Como toda a utopia, o ideal olímpico volta a chocar com a realidade: atentados, boicote e propaganda por parte dos regimes ditatoriais fazem parte da história dos Jogos, da mesma forma que os títulos olímpicos e os recordes dos campeões.
A exclusão da Rússia e da Bielorrússia dos Jogos de Paris-2024 e as medidas de segurança excecionais que serão tomadas pelo risco de atentados são apenas os últimos acontecimentos da relação tumultuosa que os Jogos têm tido com a geopolítica mundial, praticamente desde 1896.
Imaginados por Pierre de Coubertin como um encontro para atletas homens, bem mais elitista, os Jogos transformaram-se, em um pouco mais de século, num terreno de confrontos entre países e de causas planetárias.
Na mentalidade Coubertin, "as competições olímpicas são uma espécie de exposição atlética internacional", responde à AFP o historiador Patrick Clastres.
Porém, o que está em jogo vai muito além do âmbito desportivo. Ganhar medalhas ou organizar a competição é um fantástico meio para promover a imagem do seu país no exterior. E internamente, uma maneira de criar uma identidade nacional em torno do "herói" do estádio.
Propaganda nazi de Berlim em 1936
O primeiro a instrumentalizar os Jogos foi Hitler, em Berlim 1936: enquanto os atletas alemães conquistavam medalhas, o "Führer" oferecia ao mundo um espetáculo grandioso ao serviço da propaganda nazi.
"Entre as duas guerras, primeiro as democracias e depois os regimes fascistas implementaram políticas desportivas, produzindo potências atléticas: o regime de Hitler fez isso numa escala desproporcional, seguido mais tarde pela União Soviética, que só entrou em cena em 1952", explica Clastres.
Após difamar e boicotar os jogos "burgueses" por três décadas, os soviéticos deram-se conta do potencial político oferecido pelo maior evento desportivo do mundo e levaram até mesmo alguns dos seus países satélites a desenvolver programas estatais de ‘doping’ em massa a partir da década de 1970 para garantir a sua supremacia no quadro de medalhas.
Em 1972, em Munique, a violência eclodiu na Vila Olímpica: 17 pessoas, incluindo 11 atletas israelitas, foram mortas durante a retenção de reféns por um grupo de comando da organização da Palestina, Setembro Negro.
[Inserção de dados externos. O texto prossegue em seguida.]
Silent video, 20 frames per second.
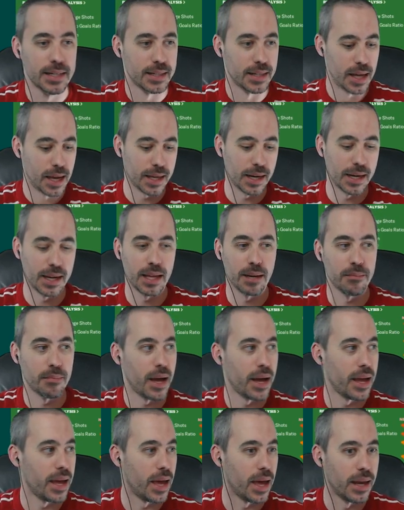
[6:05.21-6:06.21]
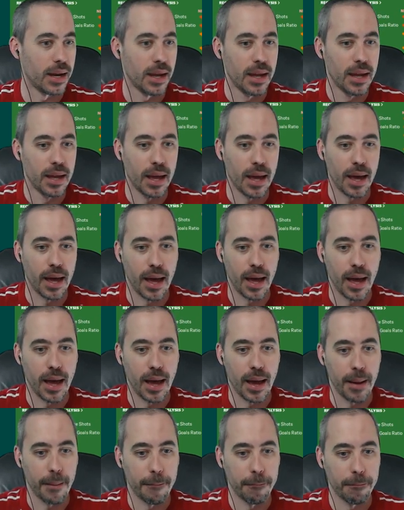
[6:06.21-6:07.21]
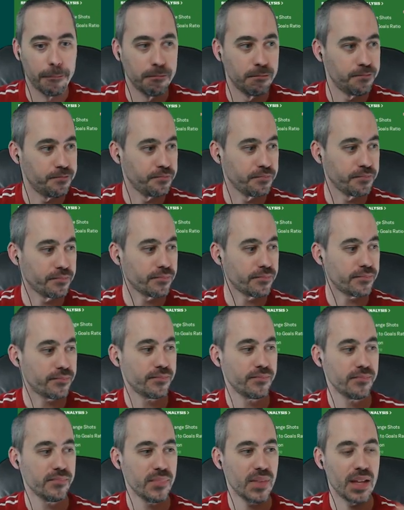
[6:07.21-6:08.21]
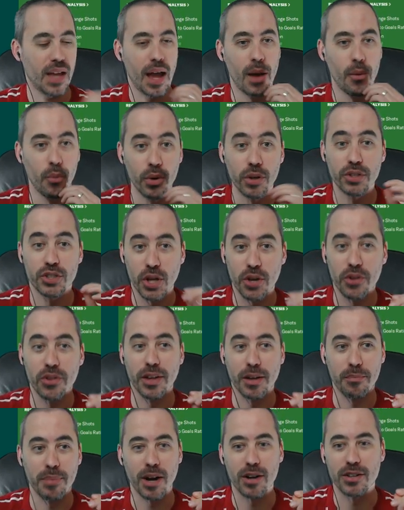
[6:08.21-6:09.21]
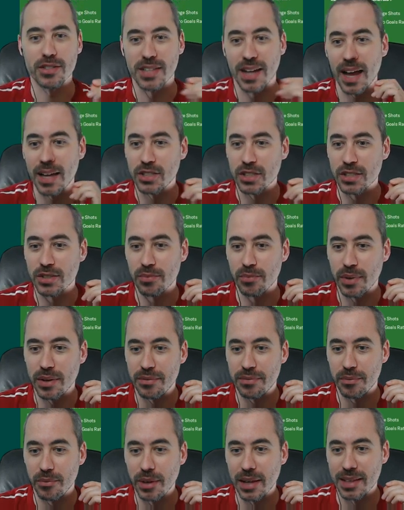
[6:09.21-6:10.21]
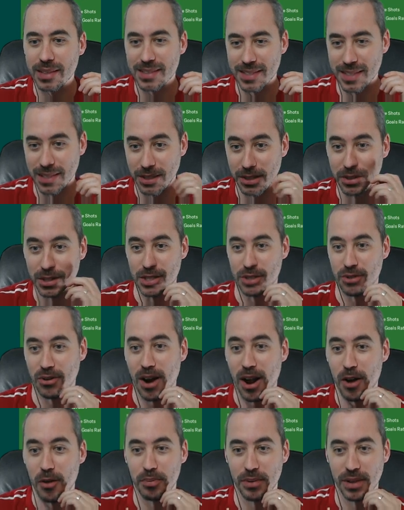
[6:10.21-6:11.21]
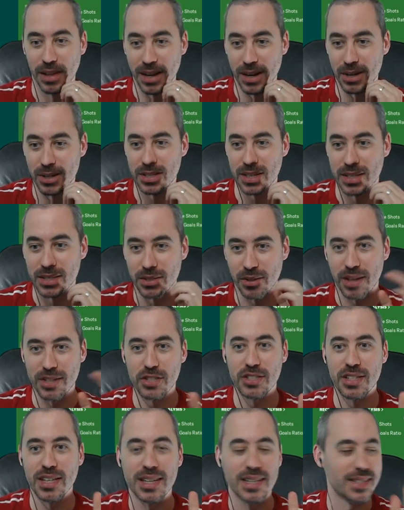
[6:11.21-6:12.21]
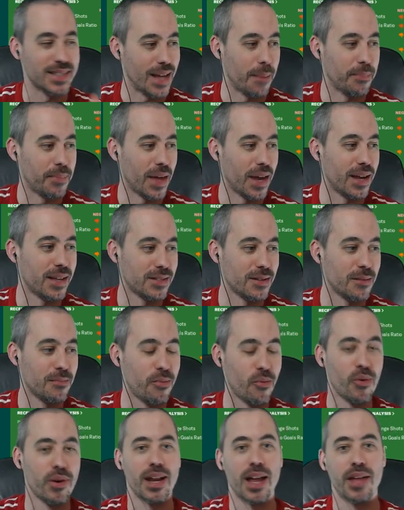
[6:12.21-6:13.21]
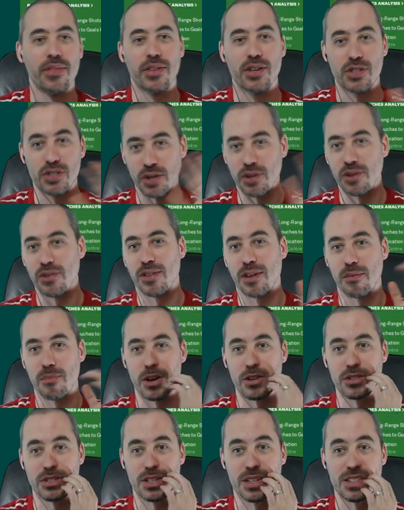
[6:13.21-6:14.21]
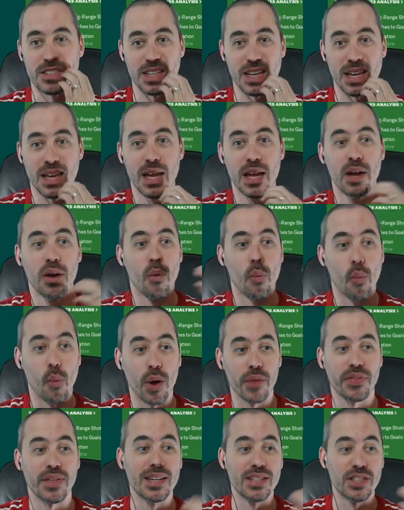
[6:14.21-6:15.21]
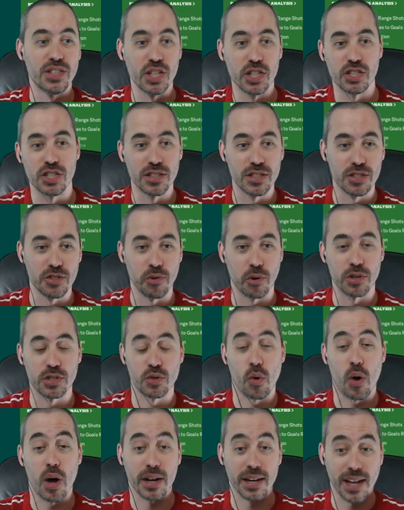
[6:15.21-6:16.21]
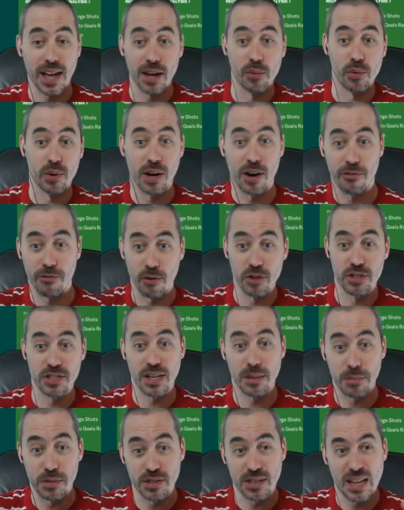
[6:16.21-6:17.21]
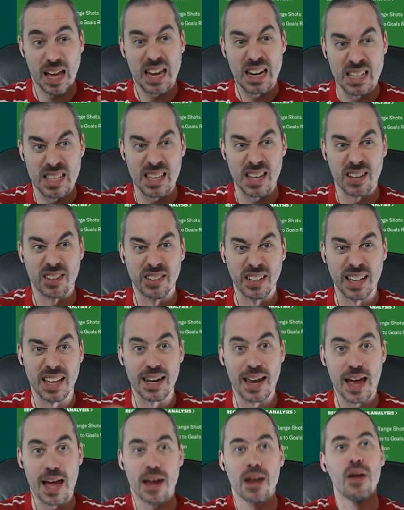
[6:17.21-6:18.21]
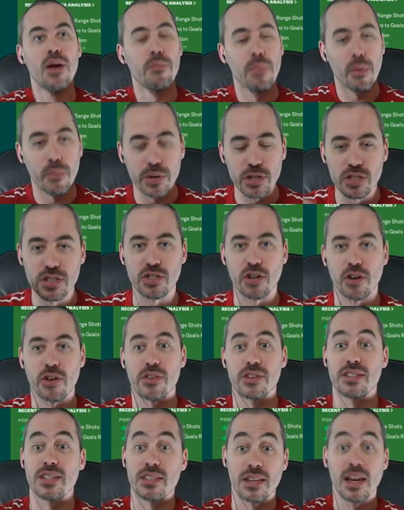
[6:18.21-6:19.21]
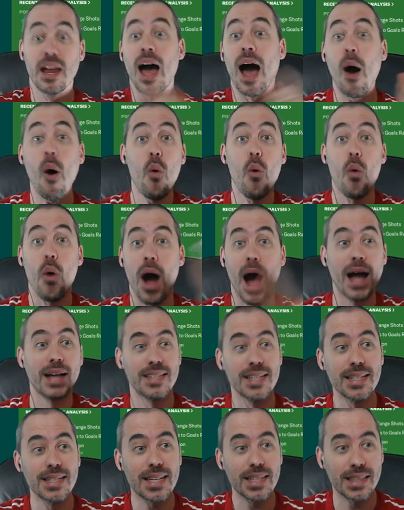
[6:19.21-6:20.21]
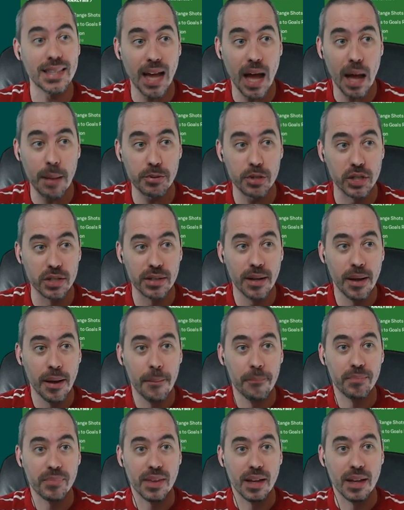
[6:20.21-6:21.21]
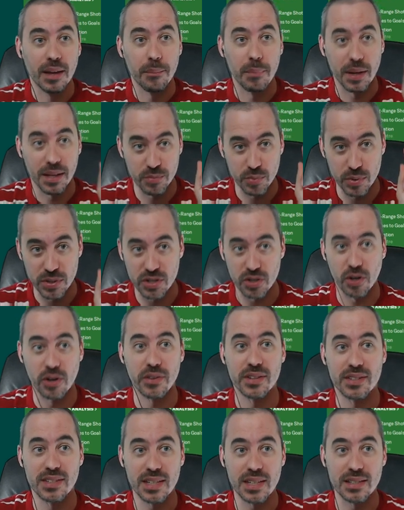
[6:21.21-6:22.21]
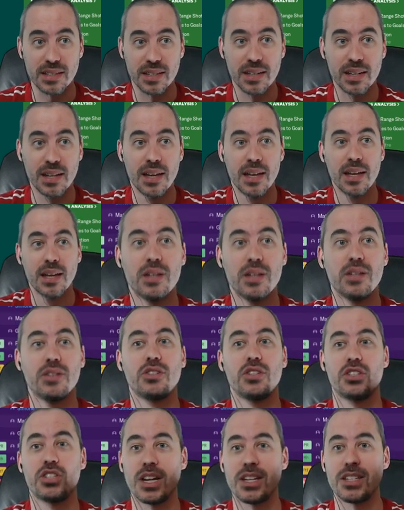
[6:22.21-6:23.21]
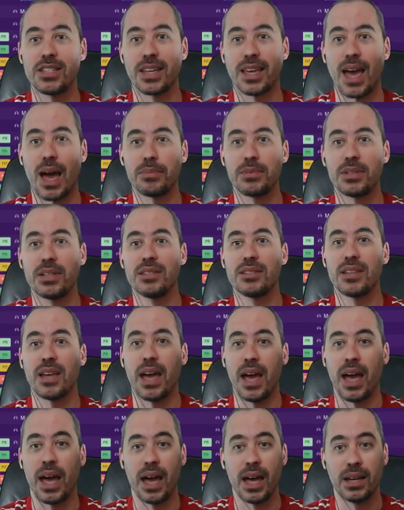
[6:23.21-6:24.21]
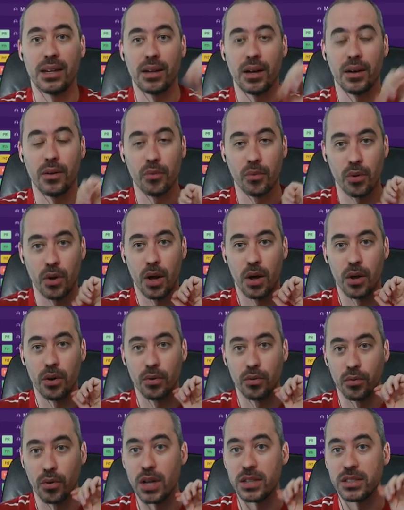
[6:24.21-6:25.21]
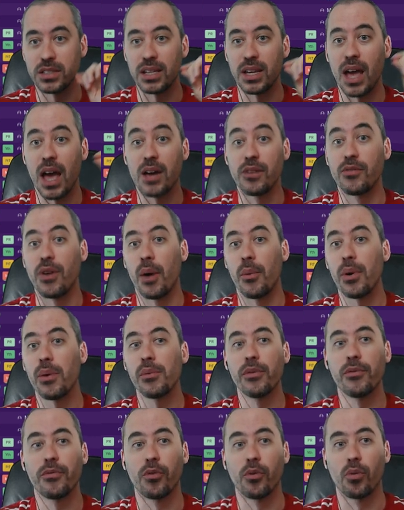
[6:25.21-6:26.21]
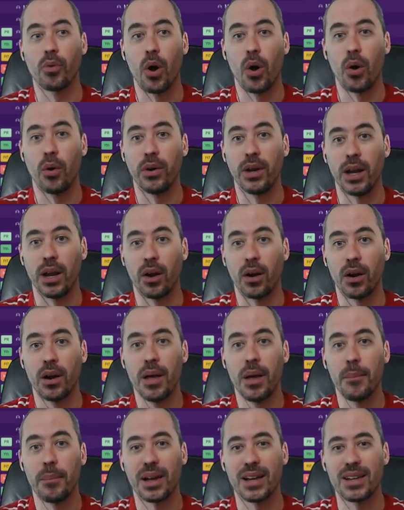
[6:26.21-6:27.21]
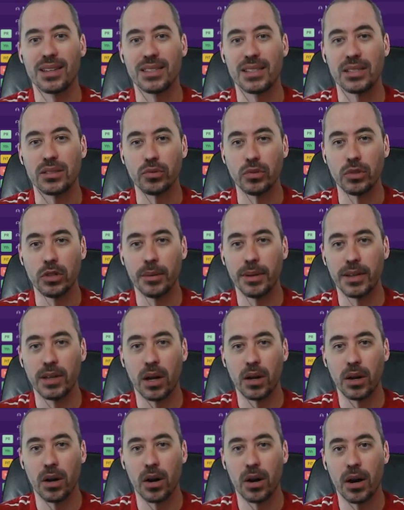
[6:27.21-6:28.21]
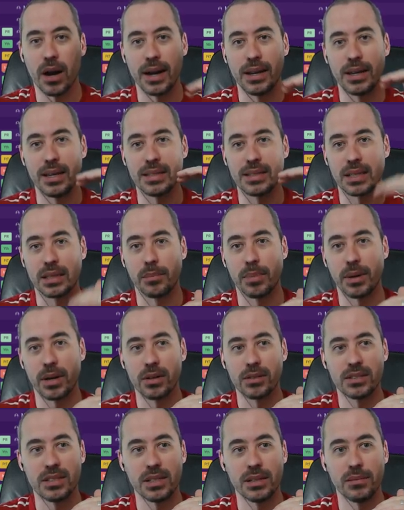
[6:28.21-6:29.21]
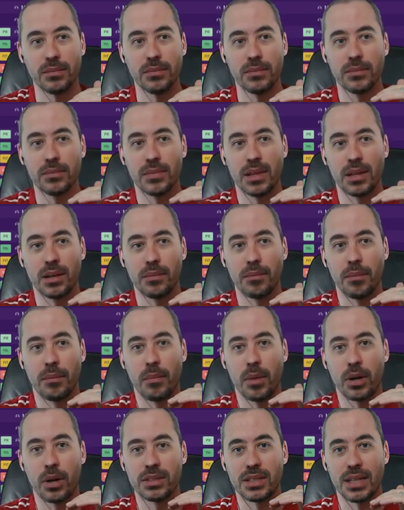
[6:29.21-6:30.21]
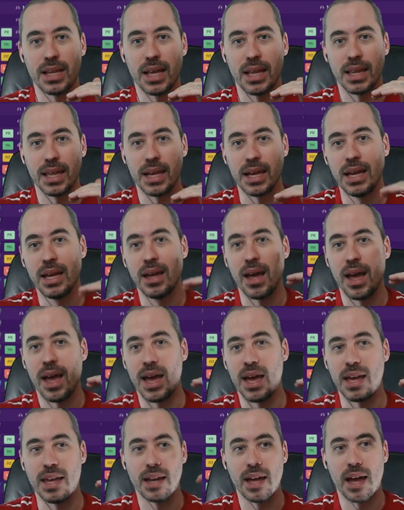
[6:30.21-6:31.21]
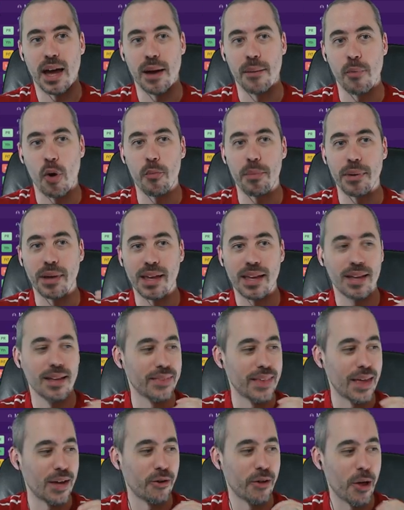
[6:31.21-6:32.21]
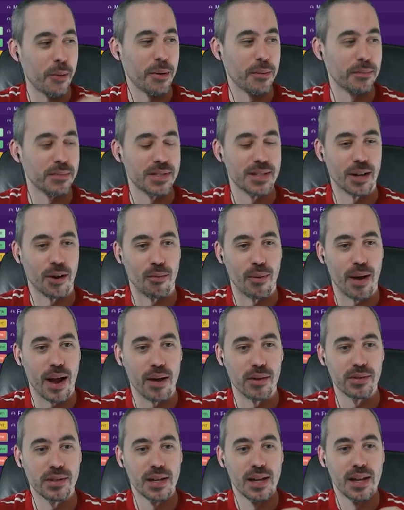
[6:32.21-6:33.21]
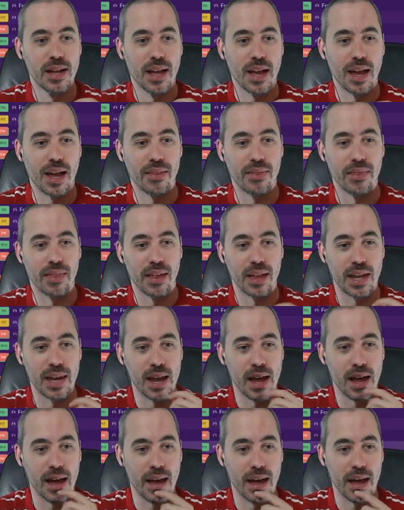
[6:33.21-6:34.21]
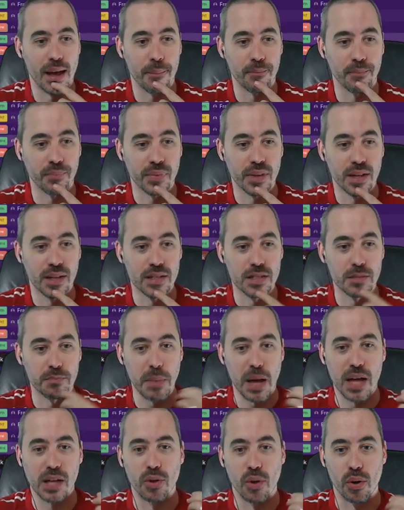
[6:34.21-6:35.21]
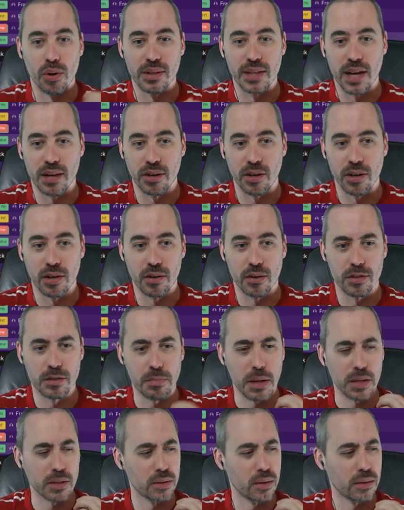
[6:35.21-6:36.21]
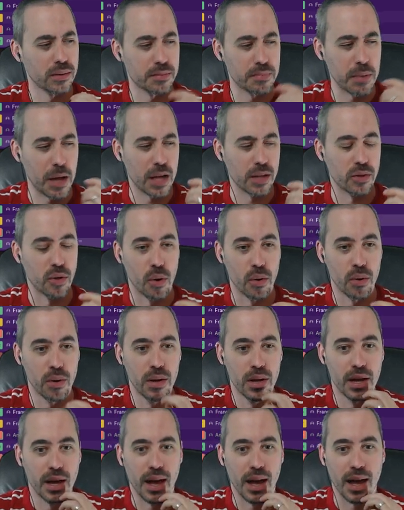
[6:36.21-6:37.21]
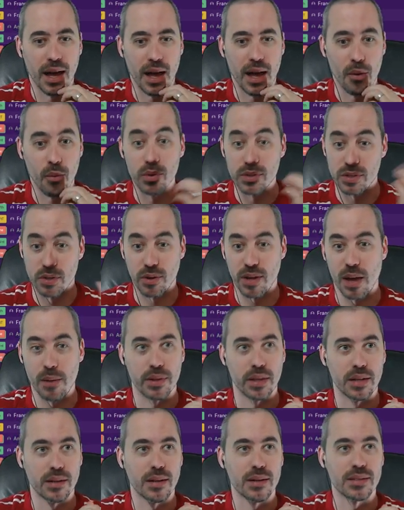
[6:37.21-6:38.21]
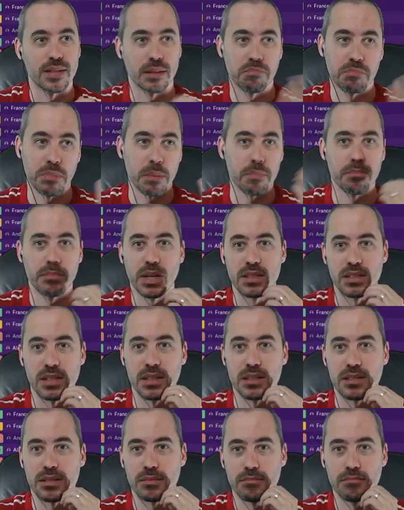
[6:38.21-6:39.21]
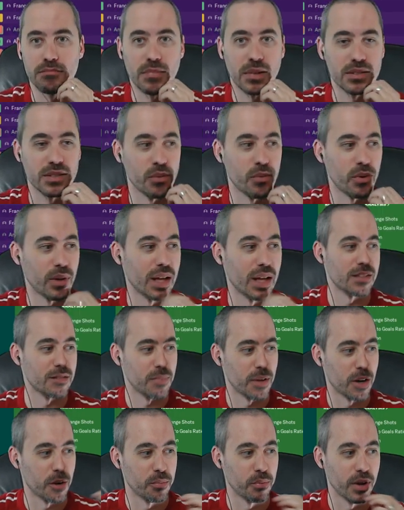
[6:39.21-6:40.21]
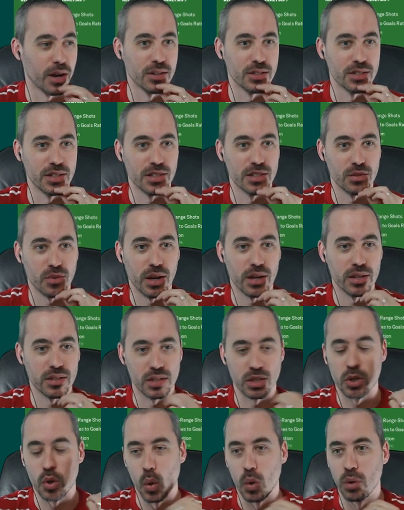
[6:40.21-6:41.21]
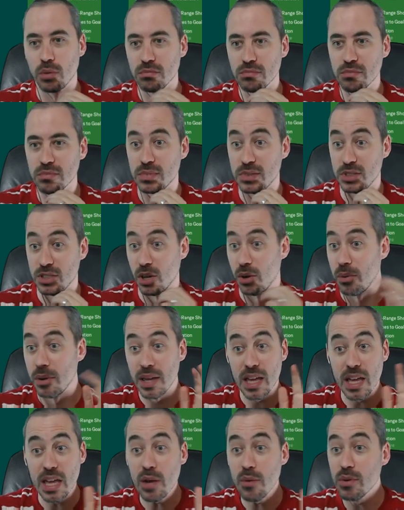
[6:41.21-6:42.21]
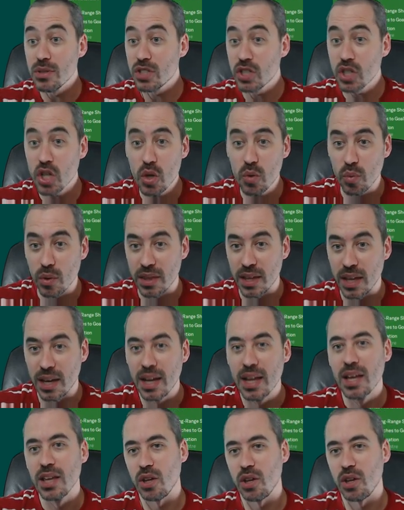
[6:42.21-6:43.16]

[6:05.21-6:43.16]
Not gonna get in my head. Um I will show you the comparison. I just we've we continue to trial players, and so I just need to stop that at some point and then show you the comparison to see what the additions to our squad and kind of what our first team is kind of settling in at. But we just started the season. Ooh, I did get the option because we started the season to change the captains and uh, Rossi. And I went with Verone here because he's a little bit younger and he's got the better team than Martinelli. And I'm hoping he, that'll help him stick around. And then um, Spano down here, or Spano, Spano uh, was okay with it. He's like, yep, makes sense. I was like, we some better players in the squad. He's like, cool. So he was good with it.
Os valores olímpicos de universalidade também foram testados pelo racismo. Em 1968, os velocistas norte-americanos Tommie Smith e John Carlos fizeram história ao levantar os punhos, envoltos numa luva preta, em saudação ao movimento antissegregação "Black Power" nos Estados Unidos. Esse gesto violou a "neutralidade" do desporto, pela qual o COI sempre foi conhecido. Os dois atletas foram expulsos da Vila Olímpica e banidos dos Jogos para sempre.
O apartheid e a Guerra Fria
Oito anos depois, em Montreal-1976, 29 países, a maioria deles africanos, recusaram-se a participar porque a Nova Zelândia enviou a sua equipa de râguebi para a África do Sul do ‘apartheid’. Esse foi o primeiro boicote em massa aos Jogos.
Seguiram-se os boicotes dos Estados Unidos e de alguns dos seus aliados contra Moscovo em 1980 (devido à invasão soviética do Afeganistão) e a resposta quatro anos depois com o boicote do bloco soviético aos Jogos de Los Angeles em 1984, ambos no período de guerra fria.
Para fins de registo, os primeiros movimentos de boicote datam de 1956, quando o Egito, o Líbano e o Iraque não participaram em Melbourne por protesto contra a intervenção militar israelita-franco-britânica no Canal de Suez.
Ao mesmo tempo, a Espanha, a Suíça e a Holanda recusaram-se a participar daquela edição para denunciar a intervenção soviética contra o movimento pró-democracia na Hungria, enquanto a China se ausentou devido à presença de uma delegação de Taiwan.
O movimento olímpico sobreviveu a todas essas tempestades, não hesitando nem mesmo em excluir países repudiados pela comunidade internacional. Antes da Rússia e da Bielorrússia este ano, os vencidos da Primeira Guerra Mundial (Alemanha, Áustria, Hungria, Turquia e Bulgária) foram excluídos de Antuérpia-1920 e os derrotados da Segunda Guerra Mundial (Alemanha e Japão) de Londres-1948.
A África do Sul do ‘apartheid’ (ausente de 1964 a 1988) e a Jugoslávia, devido às sanções internacionais em 1992 durante a guerra dos Balcãs, são também casos de exclusão.
Essa prática não é exclusiva dos Jogos modernos. Os cronistas da Grécia Antiga já explicavam que Esparta, em 420 a.C., foi excluída dos Jogos por não respeitar a trégua olímpica, que já naquela época impunha o fim dos combates.